Exercise brief
In the entries that follow, the line with "[2:01.77-2:02.69]" opens the range and the line with "Transcript, with fillers: Okay, this" closes it; repeat that range exactly, both lines included.

*** Opening of Provided entries ***

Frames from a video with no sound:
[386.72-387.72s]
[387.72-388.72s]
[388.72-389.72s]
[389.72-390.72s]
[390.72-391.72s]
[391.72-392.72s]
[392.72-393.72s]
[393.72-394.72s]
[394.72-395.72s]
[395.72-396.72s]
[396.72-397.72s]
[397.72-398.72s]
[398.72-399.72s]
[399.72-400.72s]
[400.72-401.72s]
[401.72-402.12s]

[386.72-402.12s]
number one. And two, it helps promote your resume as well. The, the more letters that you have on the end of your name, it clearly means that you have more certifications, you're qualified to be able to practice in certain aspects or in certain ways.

*** Close of Provided entries ***
*** Opening of Provided entries ***

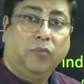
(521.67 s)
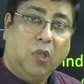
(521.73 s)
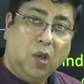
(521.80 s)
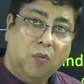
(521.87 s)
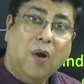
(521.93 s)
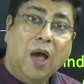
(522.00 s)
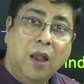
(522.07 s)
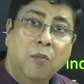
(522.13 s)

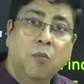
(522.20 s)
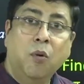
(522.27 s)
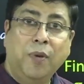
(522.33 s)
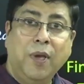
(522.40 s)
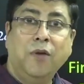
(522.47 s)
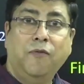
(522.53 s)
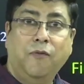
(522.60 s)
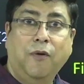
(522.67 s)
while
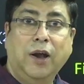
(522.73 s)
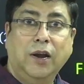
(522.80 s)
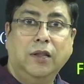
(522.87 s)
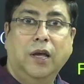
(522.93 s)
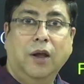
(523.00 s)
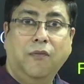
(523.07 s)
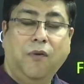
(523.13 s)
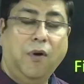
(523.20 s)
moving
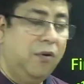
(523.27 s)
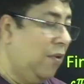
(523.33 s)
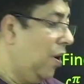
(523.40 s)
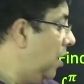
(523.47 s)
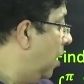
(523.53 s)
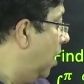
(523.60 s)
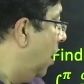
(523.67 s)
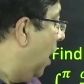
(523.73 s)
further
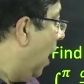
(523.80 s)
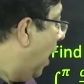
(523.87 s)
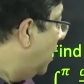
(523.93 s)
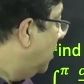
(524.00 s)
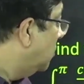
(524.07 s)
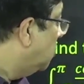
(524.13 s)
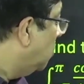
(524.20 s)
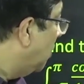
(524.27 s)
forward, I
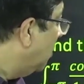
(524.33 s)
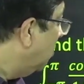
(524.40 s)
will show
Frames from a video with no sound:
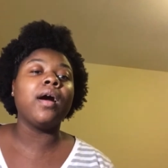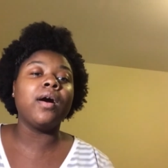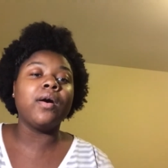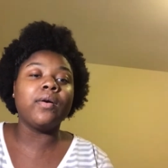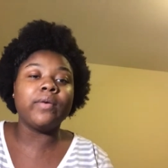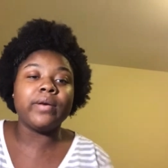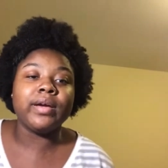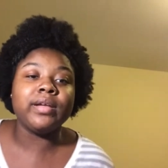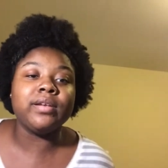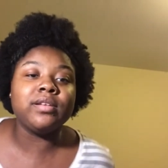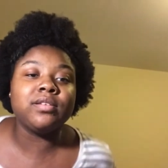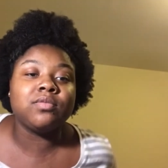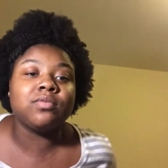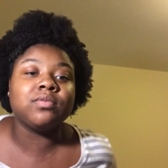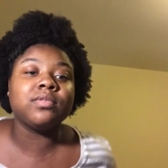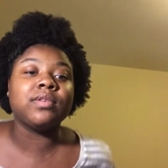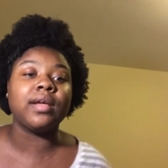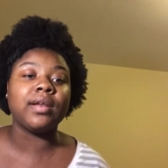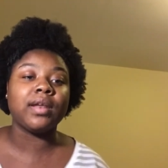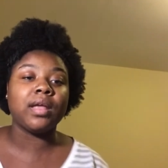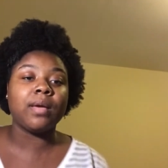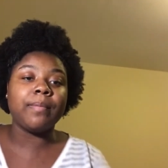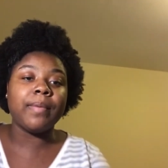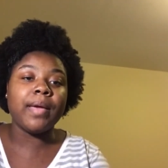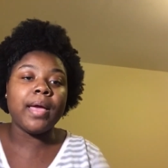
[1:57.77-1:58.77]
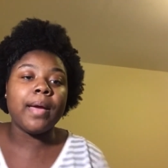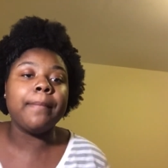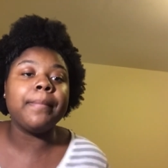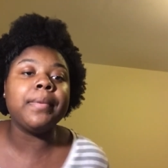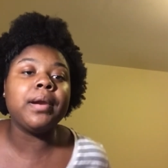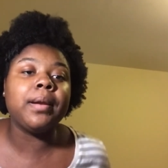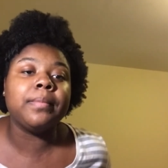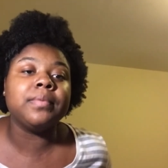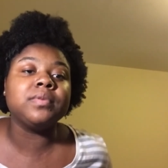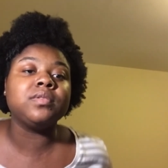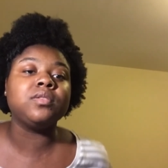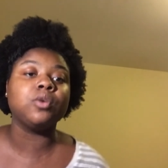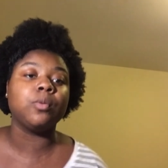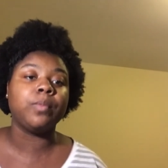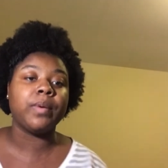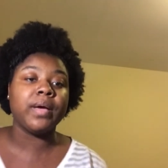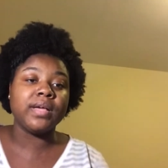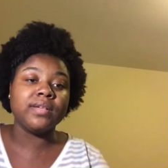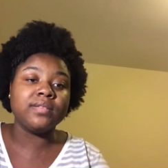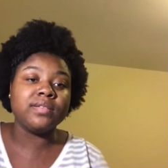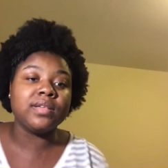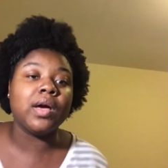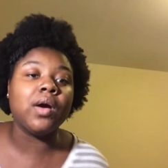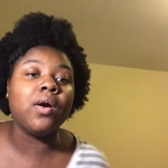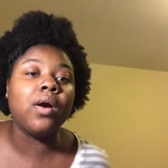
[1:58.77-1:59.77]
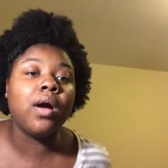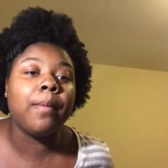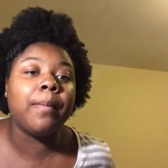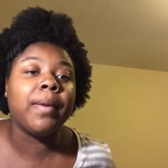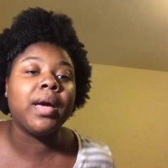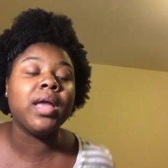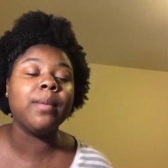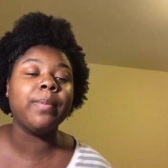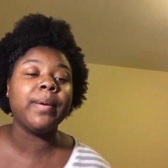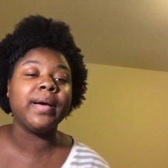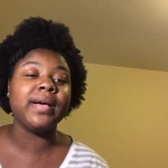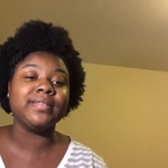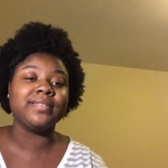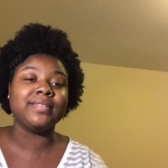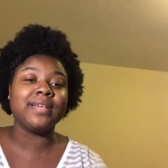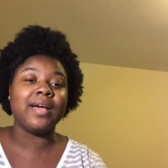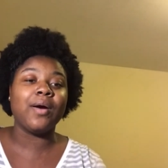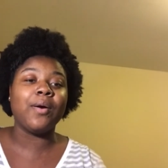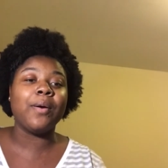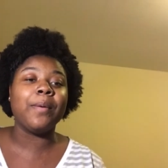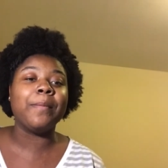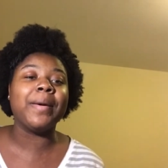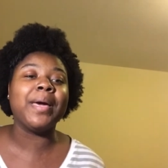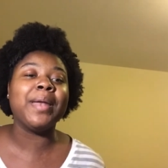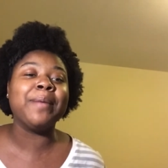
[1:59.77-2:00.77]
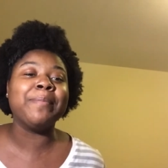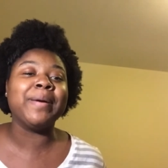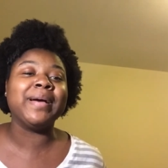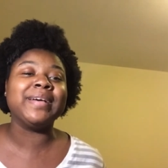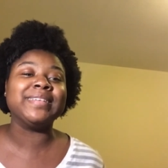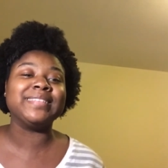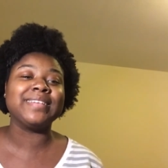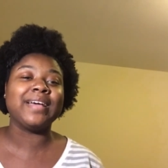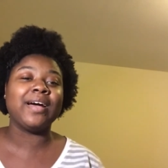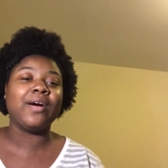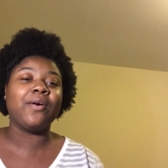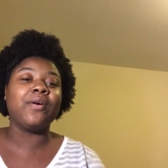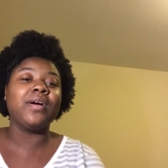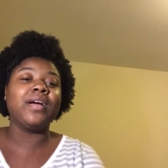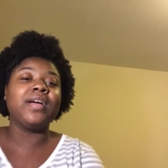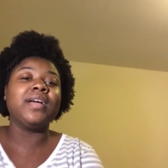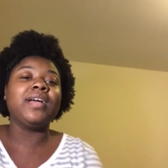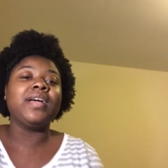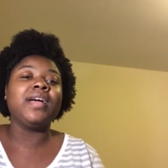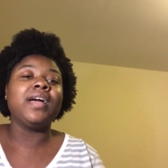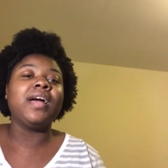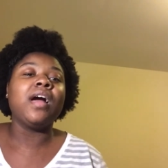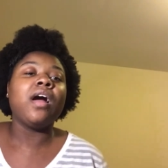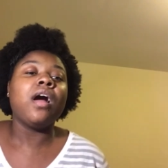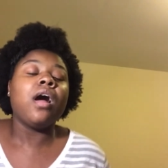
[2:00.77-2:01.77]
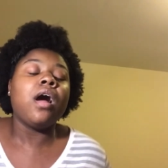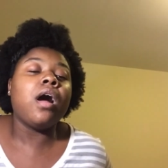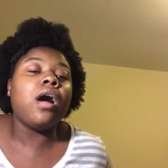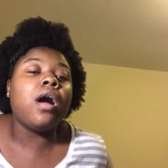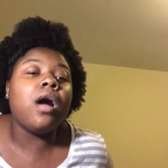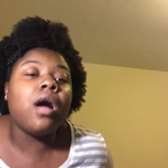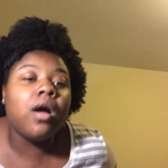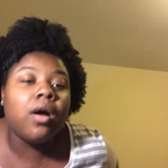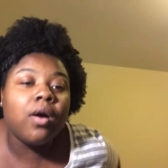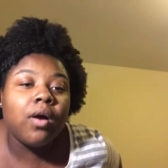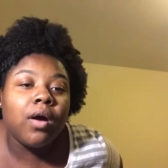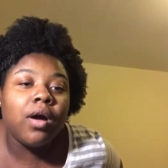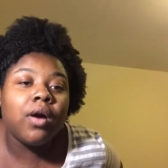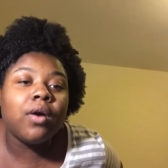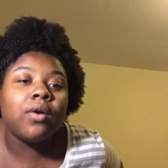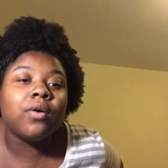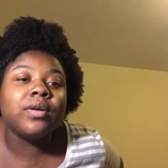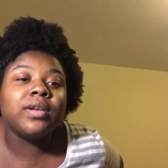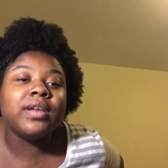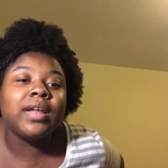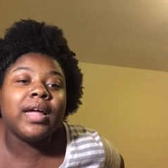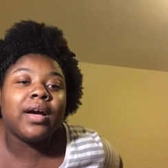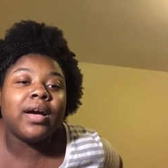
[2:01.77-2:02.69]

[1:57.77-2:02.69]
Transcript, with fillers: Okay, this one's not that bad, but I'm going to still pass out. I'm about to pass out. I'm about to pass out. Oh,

*** Close of Provided entries ***

Solution to this problem
[2:01.77-2:02.69]

[1:57.77-2:02.69]
Transcript, with fillers: Okay, this one's not that bad, but I'm going to still pass out. I'm about to pass out. I'm about to pass out. Oh,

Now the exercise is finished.